_Task directions_.
What is needed here is an exact repetition of the records below, beginning at the line that has "(18.00 s to 19.00 s)" and stopping after the line that has "(26.00 s to 27.00 s)".
---------- Entries supplied ----------
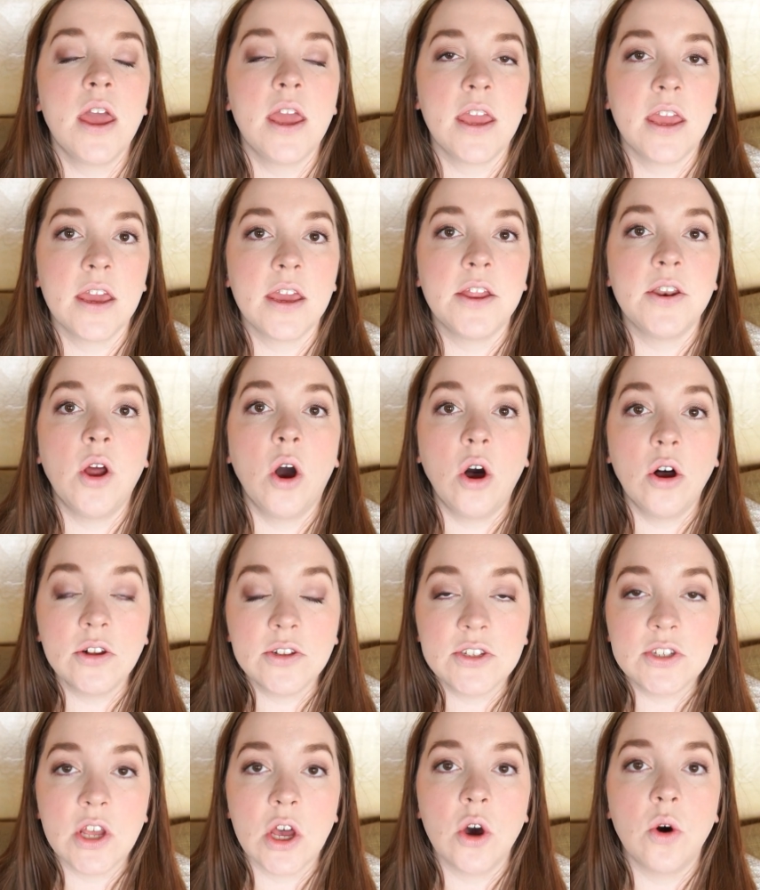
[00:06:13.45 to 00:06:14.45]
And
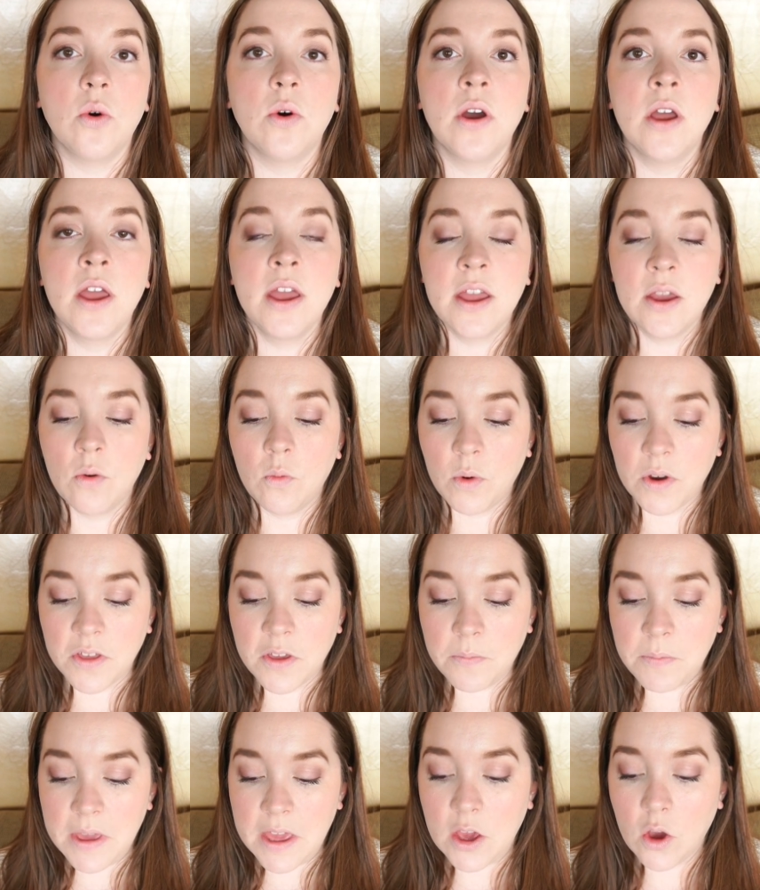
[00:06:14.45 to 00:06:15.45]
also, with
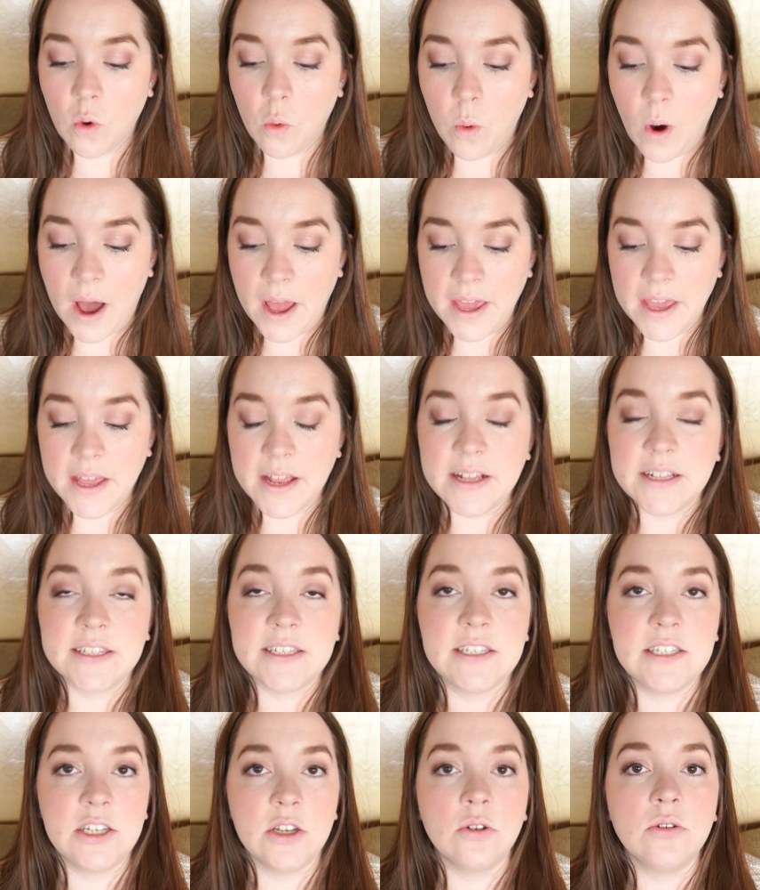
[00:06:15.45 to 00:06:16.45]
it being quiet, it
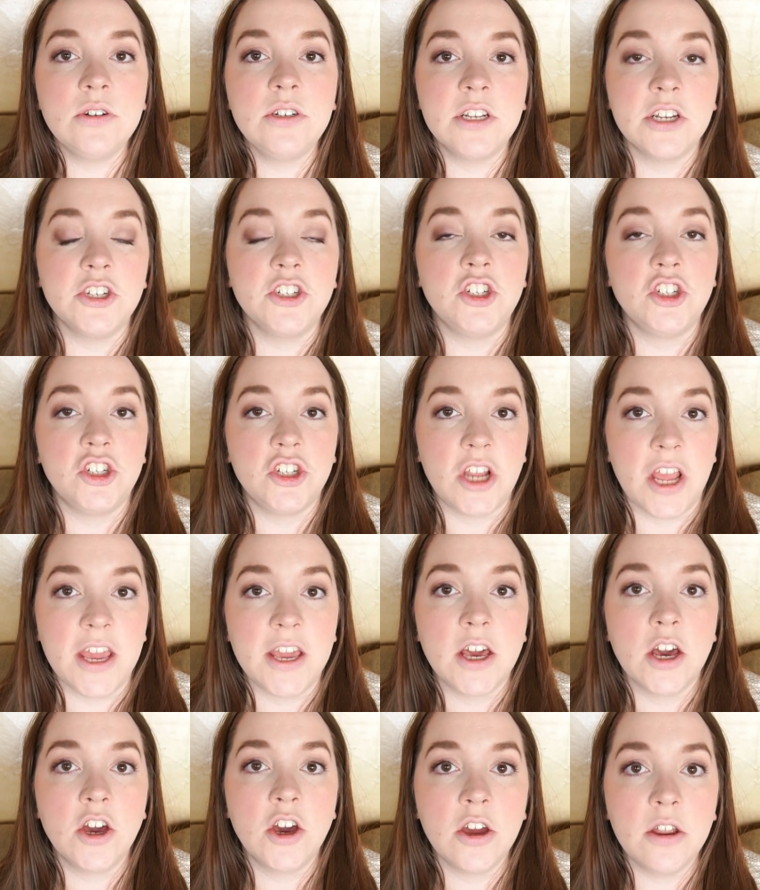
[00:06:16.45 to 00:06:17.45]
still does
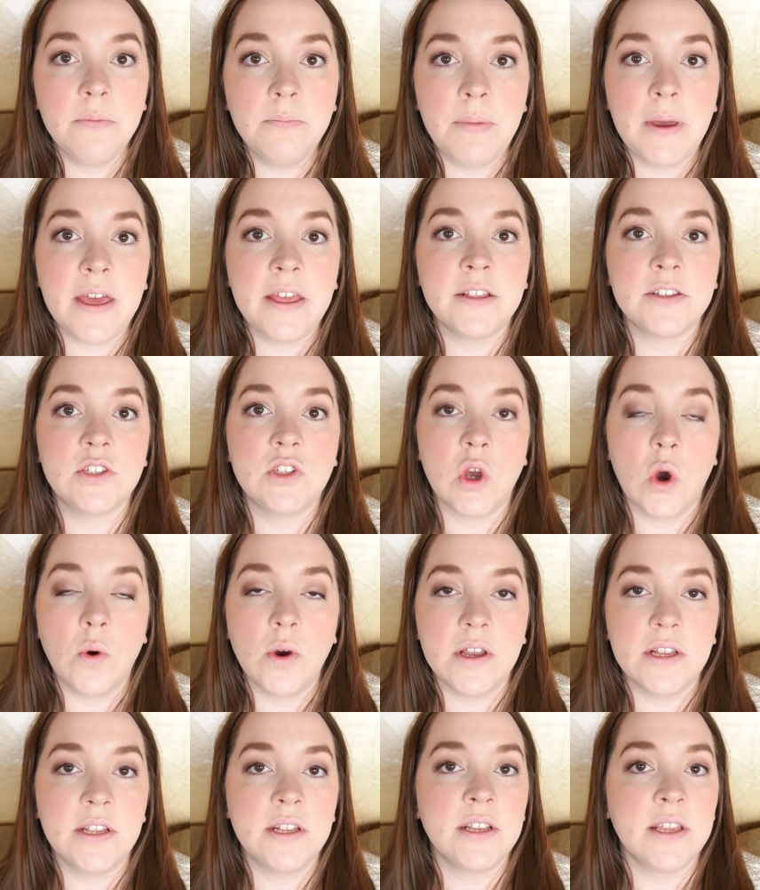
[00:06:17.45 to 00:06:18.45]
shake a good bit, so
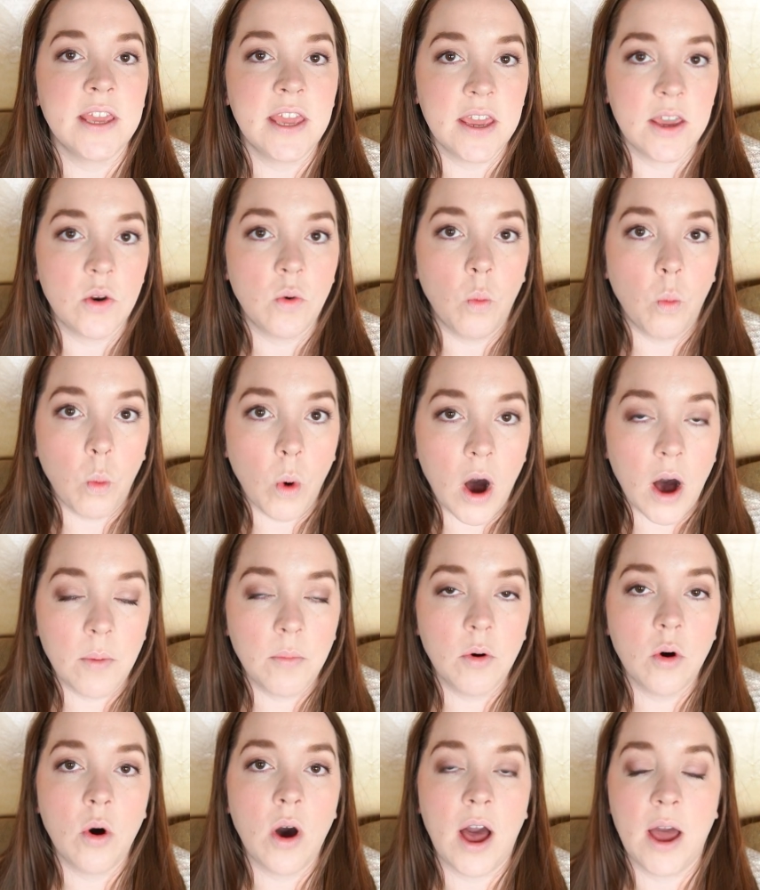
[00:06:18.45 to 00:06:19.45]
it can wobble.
----------
---------- Entries supplied ----------
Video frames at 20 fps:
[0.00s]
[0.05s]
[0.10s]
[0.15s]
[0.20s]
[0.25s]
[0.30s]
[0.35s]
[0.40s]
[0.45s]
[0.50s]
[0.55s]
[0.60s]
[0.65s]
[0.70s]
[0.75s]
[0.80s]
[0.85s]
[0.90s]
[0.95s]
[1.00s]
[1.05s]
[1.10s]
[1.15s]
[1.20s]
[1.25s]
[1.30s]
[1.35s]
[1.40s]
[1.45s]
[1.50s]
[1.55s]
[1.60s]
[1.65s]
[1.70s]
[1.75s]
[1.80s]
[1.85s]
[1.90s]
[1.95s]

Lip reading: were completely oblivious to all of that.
----------
---------- Entries supplied ----------
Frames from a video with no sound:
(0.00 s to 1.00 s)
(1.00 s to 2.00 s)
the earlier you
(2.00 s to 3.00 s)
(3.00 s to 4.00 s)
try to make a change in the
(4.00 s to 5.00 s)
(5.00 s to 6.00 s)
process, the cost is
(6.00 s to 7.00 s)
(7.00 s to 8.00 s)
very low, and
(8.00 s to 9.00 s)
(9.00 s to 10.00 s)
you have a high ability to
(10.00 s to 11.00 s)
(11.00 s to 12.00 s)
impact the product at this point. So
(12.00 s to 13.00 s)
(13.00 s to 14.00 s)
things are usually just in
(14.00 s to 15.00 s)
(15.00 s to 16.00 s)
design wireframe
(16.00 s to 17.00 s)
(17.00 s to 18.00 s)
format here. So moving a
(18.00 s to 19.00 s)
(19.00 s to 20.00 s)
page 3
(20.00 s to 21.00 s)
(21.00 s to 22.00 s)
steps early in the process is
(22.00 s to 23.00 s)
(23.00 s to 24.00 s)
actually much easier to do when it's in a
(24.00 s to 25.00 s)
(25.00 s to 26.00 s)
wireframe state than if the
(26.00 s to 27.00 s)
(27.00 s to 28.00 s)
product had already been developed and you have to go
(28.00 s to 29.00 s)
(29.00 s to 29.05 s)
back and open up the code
----------
_Answer to this problem_.
(18.00 s to 19.00 s)
(19.00 s to 20.00 s)
page 3
(20.00 s to 21.00 s)
(21.00 s to 22.00 s)
steps early in the process is
(22.00 s to 23.00 s)
(23.00 s to 24.00 s)
actually much easier to do when it's in a
(24.00 s to 25.00 s)
(25.00 s to 26.00 s)
wireframe state than if the
(26.00 s to 27.00 s)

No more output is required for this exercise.